>>>

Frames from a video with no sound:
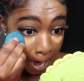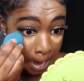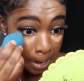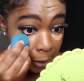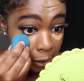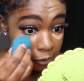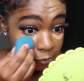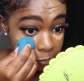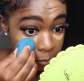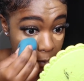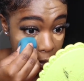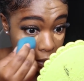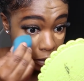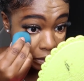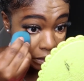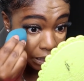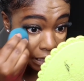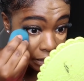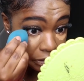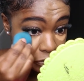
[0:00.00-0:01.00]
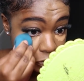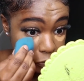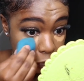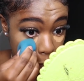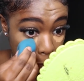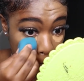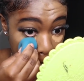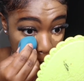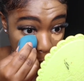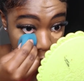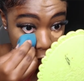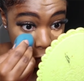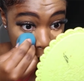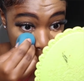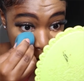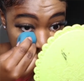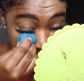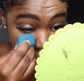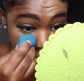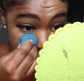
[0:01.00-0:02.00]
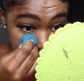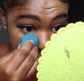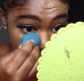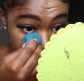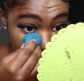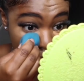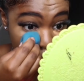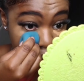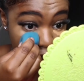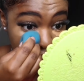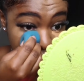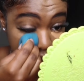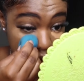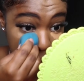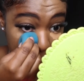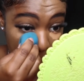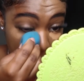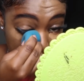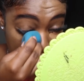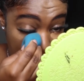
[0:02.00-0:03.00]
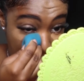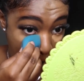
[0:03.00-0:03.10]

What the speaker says: give me a nicer smooth look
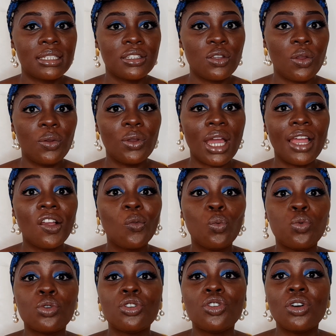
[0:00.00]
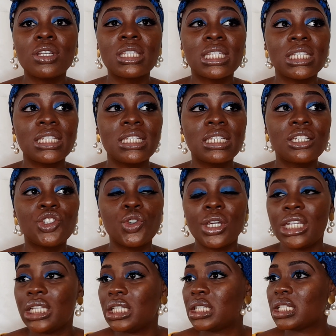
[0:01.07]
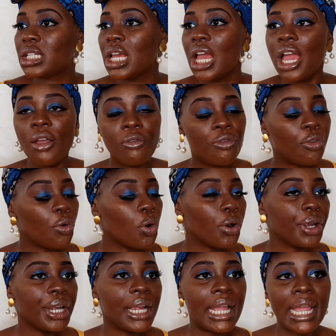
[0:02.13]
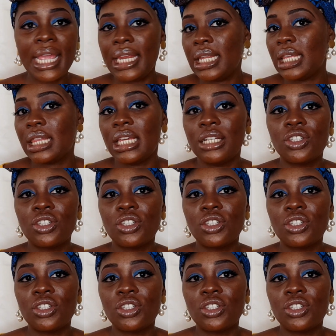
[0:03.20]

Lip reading: So I would not trade it for anything.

<<<

THE PROBLEM: Any picture in the material is to be dropped; the rest is repeated exactly.

EXERCISE ANSWER:
Frames from a video with no sound:
[0:00.00-0:01.00]
[0:01.00-0:02.00]
[0:02.00-0:03.00]
[0:03.00-0:03.10]

What the speaker says: give me a nicer smooth look
[0:00.00]
[0:01.07]
[0:02.13]
[0:03.20]

Lip reading: So I would not trade it for anything.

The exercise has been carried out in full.